My complexion is not the only thing around here that is green. Everywhere there are wreaths and decorated trees. The only thing that isn’t verdant is garishly crimson. This does not happen as much in The Sunshine State. Probably because the red and green combo clashes with the aqua and orange décor that dominates the neighborhoods of South Florida and my Island Paradise.

All that said, my mood is better. Markedly better. 24 hours of sulking and now my spirits have been revived. You may well ask how that is accomplished. By coming to view this catastrophe as opportunity, that’s how.

It came to me out of the darkness that there is the fact of my latest tome… an autobiography… languishing in my “to-do” file for months. Not a single word written since Spring, not one comma altered. The surgery, the cross-country trip, my general lack of motivation, let alone ambition, have conspired to have the book lie dormant.

My life story without the stuff already written in Cagney & Lacey… and Me (as ever, still available via Amazon or iTunes). It is appropriately enough entitled Life Without Cagney & Lacey and its conceit is that the reader has already devoured the aforementioned memoir and now wants to know what happened before and after that singular success.

It would all be so much easier if I were Steven Spielberg… or even George Lucas. Then, at least, I would figure there was an audience for such a book. I remain just enough of a producer to be concerned about box office receipts and just who this work is for.

What got me started on this opus was realizing that my life has been long enough to be of some interest.
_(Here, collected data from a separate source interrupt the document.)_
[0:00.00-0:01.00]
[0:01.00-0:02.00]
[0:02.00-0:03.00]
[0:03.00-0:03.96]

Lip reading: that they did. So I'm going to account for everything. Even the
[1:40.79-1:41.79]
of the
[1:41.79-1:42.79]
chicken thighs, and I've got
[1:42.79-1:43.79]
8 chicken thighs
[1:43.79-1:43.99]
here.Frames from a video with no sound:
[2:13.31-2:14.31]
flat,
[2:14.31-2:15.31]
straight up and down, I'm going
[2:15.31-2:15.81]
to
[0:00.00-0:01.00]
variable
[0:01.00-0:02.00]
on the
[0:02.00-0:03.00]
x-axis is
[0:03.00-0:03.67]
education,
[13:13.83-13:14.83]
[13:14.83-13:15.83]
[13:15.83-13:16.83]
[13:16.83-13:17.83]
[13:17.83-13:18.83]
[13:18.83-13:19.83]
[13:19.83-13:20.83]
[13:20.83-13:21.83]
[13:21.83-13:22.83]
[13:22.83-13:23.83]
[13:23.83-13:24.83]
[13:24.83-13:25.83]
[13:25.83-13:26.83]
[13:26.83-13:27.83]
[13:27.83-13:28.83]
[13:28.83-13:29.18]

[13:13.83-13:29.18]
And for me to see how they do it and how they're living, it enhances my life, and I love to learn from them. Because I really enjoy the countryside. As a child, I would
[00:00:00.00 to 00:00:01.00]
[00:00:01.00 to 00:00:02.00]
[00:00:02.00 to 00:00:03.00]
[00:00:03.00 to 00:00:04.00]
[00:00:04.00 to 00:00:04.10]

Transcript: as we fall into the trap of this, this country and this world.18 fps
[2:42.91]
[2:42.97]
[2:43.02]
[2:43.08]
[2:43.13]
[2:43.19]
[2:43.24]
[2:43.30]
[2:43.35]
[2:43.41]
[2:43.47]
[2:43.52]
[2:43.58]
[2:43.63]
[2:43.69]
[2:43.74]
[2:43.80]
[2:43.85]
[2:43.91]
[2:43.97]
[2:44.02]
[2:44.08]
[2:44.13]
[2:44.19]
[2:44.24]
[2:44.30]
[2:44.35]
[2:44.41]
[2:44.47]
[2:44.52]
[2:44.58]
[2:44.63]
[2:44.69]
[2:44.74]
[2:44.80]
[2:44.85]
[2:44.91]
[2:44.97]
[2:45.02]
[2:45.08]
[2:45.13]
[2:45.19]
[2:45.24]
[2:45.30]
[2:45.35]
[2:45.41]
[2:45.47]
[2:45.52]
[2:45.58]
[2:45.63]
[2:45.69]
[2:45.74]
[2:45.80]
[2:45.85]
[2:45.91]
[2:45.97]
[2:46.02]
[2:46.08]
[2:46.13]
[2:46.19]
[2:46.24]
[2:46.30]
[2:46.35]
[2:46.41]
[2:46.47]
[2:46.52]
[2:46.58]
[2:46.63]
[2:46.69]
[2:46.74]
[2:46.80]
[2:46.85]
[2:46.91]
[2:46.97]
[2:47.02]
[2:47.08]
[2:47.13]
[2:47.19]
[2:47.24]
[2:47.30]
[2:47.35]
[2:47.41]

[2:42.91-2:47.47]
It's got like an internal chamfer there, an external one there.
The pertinent question is to whom?

I have come to realize the trick is not to give a damn. 87 years later, it is my turn and a terrific way to fill days of recuperation (six weeks of them, to be specific) in a reclining chair with nothing better to do than complete those pages that I have spent a lifetime creating.

A nine-year-old washing dishes at a downtown restaurant, Yell King at the University of Southern California, three marriages, Frank Sinatra, Fess Parker, Daniel Boone, Paul Newman, Lolita, Steve McQueen, Paddy Chayefsky, Marlon Brando, Doris Day, David Wolper, Charlie’s Angels, Farrah Fawcett, Spelling/Goldberg, Ned Beatty, Marty Ritt, Jane Seymour, Tony Richardson, East of Eden, Christie, The American Dream, The Trials of Rosie O’Neill…

Just a few hundred pages between me and my Island Paradise.